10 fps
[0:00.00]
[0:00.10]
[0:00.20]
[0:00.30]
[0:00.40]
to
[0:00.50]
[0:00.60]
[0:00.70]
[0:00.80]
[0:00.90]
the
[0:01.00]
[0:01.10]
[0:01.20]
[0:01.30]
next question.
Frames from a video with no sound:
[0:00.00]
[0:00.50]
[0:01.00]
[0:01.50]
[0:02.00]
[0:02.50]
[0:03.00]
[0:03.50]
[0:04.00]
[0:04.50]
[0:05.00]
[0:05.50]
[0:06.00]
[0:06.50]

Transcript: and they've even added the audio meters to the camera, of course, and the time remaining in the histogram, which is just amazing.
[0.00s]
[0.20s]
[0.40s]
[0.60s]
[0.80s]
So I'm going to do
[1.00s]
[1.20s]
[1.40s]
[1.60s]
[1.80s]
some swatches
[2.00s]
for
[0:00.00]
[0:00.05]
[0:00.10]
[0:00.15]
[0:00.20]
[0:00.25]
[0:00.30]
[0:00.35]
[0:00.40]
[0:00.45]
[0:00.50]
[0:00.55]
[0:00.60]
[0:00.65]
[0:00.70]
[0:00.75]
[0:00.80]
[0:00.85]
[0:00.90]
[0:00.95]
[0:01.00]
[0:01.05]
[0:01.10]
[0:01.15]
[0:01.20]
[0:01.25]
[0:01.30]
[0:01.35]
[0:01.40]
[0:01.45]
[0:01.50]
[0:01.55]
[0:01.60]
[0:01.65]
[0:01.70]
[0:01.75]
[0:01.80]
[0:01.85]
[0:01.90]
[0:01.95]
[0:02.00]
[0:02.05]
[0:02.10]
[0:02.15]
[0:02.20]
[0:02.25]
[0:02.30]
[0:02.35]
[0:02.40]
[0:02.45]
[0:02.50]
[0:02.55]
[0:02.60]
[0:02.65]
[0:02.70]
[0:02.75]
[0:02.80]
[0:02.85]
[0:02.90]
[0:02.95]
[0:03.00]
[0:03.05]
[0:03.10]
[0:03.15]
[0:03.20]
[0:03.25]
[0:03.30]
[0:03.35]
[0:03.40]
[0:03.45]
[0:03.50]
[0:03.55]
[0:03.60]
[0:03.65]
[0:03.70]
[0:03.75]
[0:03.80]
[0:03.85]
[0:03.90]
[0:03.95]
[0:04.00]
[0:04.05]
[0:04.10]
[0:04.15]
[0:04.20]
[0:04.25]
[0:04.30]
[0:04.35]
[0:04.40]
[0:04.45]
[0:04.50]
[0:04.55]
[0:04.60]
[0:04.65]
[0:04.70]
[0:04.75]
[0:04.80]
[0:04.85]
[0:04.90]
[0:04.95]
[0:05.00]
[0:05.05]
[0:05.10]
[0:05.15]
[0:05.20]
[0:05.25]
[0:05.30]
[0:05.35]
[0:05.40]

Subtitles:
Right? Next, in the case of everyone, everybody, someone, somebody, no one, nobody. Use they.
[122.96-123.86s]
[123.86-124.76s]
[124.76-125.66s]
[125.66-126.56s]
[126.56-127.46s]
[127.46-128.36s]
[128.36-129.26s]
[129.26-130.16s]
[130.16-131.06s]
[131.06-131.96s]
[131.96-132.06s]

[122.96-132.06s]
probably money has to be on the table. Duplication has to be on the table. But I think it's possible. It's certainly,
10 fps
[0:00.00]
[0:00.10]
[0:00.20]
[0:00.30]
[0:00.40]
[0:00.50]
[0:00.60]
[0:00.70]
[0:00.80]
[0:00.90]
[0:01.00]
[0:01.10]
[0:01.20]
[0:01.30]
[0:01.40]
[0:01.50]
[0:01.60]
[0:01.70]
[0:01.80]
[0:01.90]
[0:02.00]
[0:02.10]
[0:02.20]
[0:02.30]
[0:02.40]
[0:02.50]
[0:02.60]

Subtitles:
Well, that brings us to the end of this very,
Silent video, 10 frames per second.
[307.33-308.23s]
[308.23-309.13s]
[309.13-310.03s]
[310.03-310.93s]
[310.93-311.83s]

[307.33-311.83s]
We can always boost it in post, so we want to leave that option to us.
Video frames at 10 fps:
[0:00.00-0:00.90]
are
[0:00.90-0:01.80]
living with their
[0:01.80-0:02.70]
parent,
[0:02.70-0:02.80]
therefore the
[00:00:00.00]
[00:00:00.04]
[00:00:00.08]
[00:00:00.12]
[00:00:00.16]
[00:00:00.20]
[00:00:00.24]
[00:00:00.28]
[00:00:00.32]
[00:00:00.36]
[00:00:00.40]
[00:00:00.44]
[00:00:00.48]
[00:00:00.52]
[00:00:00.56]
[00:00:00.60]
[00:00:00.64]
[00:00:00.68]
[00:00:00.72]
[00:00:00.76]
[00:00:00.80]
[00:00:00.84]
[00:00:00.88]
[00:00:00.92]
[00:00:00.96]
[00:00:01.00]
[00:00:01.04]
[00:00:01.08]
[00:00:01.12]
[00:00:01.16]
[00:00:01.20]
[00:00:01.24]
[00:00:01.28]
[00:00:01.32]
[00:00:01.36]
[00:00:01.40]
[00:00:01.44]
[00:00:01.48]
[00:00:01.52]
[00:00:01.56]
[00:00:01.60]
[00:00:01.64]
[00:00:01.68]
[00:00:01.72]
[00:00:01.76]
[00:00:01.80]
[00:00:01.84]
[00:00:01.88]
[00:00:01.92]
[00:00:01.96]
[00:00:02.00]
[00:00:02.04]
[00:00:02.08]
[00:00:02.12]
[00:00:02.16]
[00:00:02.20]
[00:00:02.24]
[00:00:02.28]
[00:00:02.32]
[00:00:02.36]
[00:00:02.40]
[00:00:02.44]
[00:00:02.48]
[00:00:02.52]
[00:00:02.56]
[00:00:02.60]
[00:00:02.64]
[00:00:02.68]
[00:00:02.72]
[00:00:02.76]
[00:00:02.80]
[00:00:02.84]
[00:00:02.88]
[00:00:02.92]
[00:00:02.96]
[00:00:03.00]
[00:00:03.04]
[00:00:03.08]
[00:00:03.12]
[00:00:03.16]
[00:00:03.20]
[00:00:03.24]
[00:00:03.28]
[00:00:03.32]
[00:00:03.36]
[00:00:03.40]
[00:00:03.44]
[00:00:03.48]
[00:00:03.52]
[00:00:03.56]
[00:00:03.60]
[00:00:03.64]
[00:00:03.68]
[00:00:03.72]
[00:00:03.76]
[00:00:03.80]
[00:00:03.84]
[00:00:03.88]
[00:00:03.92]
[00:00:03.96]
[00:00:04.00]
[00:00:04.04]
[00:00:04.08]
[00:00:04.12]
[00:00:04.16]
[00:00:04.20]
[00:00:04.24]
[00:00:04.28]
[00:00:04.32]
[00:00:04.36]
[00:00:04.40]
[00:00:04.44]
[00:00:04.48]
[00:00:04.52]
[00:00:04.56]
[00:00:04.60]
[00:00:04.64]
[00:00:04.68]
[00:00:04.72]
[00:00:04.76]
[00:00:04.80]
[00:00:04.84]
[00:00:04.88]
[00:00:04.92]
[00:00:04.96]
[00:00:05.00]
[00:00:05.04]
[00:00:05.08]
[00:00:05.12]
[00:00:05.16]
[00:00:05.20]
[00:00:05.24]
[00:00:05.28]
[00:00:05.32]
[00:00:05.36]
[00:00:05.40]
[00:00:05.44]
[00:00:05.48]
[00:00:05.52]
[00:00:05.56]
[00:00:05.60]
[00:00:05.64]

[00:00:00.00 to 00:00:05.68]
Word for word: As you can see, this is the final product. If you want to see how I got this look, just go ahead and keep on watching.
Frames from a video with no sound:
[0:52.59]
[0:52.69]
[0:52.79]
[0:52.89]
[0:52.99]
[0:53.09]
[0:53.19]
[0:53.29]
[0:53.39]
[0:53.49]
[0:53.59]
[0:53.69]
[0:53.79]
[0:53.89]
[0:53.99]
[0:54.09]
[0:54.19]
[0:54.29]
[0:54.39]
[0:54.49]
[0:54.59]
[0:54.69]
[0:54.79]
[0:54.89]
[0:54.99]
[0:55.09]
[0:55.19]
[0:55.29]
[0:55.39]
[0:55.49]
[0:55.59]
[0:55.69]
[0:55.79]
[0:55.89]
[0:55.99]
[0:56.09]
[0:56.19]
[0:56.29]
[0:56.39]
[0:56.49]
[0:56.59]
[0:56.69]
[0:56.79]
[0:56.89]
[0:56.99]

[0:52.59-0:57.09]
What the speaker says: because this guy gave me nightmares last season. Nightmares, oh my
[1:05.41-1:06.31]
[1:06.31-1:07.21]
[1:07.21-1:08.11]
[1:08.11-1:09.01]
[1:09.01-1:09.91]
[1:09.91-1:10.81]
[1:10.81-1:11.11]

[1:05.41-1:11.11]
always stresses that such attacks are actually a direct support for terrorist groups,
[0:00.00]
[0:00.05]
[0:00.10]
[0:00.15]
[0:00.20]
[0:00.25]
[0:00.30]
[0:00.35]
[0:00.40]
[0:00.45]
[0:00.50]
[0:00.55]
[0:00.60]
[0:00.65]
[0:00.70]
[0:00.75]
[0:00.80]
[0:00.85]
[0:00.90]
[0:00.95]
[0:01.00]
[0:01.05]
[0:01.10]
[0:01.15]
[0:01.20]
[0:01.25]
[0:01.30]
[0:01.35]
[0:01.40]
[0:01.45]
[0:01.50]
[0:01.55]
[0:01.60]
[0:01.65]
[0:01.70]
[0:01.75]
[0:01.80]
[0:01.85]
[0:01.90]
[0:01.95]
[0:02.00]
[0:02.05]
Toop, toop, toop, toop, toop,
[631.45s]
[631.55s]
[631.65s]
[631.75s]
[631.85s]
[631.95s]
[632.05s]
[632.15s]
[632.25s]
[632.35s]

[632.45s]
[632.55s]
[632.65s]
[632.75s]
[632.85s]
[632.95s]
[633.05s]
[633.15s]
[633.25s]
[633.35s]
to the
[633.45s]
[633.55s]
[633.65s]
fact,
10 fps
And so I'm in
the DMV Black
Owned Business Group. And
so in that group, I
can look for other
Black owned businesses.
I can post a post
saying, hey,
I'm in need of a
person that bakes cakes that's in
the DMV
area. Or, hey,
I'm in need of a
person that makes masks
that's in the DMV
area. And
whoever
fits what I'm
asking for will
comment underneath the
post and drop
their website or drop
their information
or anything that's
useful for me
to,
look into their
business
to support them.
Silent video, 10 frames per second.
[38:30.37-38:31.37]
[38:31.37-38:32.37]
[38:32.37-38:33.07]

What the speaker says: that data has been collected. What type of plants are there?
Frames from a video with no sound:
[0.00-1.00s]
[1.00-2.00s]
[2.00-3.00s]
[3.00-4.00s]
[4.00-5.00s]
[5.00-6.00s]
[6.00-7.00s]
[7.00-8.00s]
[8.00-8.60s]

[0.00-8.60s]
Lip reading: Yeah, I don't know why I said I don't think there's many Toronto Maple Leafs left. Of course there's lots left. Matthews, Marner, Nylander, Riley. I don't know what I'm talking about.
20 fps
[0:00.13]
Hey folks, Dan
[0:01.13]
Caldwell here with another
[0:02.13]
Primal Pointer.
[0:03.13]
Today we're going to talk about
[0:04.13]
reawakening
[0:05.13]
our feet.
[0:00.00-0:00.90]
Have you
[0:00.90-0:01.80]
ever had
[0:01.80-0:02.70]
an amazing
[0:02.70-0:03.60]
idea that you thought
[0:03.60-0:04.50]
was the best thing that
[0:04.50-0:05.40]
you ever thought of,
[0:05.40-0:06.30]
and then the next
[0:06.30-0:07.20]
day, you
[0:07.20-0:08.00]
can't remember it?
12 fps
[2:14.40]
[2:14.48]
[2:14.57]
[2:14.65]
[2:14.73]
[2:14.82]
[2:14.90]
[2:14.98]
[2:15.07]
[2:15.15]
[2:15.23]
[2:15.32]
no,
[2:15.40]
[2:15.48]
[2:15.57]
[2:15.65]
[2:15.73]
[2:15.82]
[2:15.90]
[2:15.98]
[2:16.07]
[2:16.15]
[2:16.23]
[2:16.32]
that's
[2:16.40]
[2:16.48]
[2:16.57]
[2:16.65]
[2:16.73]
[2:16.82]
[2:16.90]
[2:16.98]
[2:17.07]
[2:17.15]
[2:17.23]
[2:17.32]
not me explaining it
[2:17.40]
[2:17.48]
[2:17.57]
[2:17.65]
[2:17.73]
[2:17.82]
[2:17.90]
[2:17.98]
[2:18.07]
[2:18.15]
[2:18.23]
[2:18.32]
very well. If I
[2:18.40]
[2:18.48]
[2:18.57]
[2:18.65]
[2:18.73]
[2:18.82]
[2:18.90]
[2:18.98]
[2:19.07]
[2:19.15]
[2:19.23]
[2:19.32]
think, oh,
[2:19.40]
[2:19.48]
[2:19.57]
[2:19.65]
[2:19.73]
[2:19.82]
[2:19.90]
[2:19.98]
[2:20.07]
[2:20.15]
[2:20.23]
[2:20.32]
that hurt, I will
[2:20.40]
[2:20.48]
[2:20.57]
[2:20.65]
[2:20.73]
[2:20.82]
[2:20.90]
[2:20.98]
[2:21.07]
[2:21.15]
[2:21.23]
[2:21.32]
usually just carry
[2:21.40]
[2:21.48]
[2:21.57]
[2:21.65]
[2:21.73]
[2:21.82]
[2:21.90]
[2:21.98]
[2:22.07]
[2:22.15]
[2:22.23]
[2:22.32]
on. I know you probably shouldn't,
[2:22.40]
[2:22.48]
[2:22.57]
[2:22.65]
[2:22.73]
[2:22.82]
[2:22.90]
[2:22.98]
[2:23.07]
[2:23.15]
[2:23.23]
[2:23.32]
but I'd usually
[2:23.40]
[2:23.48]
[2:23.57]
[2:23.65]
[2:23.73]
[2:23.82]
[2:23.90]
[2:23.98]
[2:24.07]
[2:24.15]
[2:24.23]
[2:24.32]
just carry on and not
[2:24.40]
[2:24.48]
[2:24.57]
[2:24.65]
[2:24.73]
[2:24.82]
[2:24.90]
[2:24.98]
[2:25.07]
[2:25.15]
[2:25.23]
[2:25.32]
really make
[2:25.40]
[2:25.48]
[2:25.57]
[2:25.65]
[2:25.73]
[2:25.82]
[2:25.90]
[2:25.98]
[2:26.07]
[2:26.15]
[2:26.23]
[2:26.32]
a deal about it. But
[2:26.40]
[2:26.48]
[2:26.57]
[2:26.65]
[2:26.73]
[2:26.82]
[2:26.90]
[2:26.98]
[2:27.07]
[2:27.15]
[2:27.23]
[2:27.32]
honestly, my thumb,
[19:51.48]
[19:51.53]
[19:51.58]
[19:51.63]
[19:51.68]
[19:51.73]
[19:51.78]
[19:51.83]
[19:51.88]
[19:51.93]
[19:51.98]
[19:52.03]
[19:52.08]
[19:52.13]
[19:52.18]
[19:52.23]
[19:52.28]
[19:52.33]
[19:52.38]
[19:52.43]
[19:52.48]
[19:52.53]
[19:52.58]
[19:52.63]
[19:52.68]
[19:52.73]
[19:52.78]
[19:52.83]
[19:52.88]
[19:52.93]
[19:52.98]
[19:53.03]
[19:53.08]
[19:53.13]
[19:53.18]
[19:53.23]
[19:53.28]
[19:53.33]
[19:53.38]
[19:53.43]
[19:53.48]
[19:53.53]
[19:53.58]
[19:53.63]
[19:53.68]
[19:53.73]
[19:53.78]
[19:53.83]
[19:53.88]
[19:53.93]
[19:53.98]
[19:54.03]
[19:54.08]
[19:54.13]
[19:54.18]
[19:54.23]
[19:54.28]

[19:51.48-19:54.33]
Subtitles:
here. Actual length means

··········

WHAT THE EXERCISE ASKS
Each line of the data that has the string "speaker" should be returned.

RESULT OF THE EXERCISE
What the speaker says: because this guy gave me nightmares last season. Nightmares, oh my
What the speaker says: that data has been collected. What type of plants are there?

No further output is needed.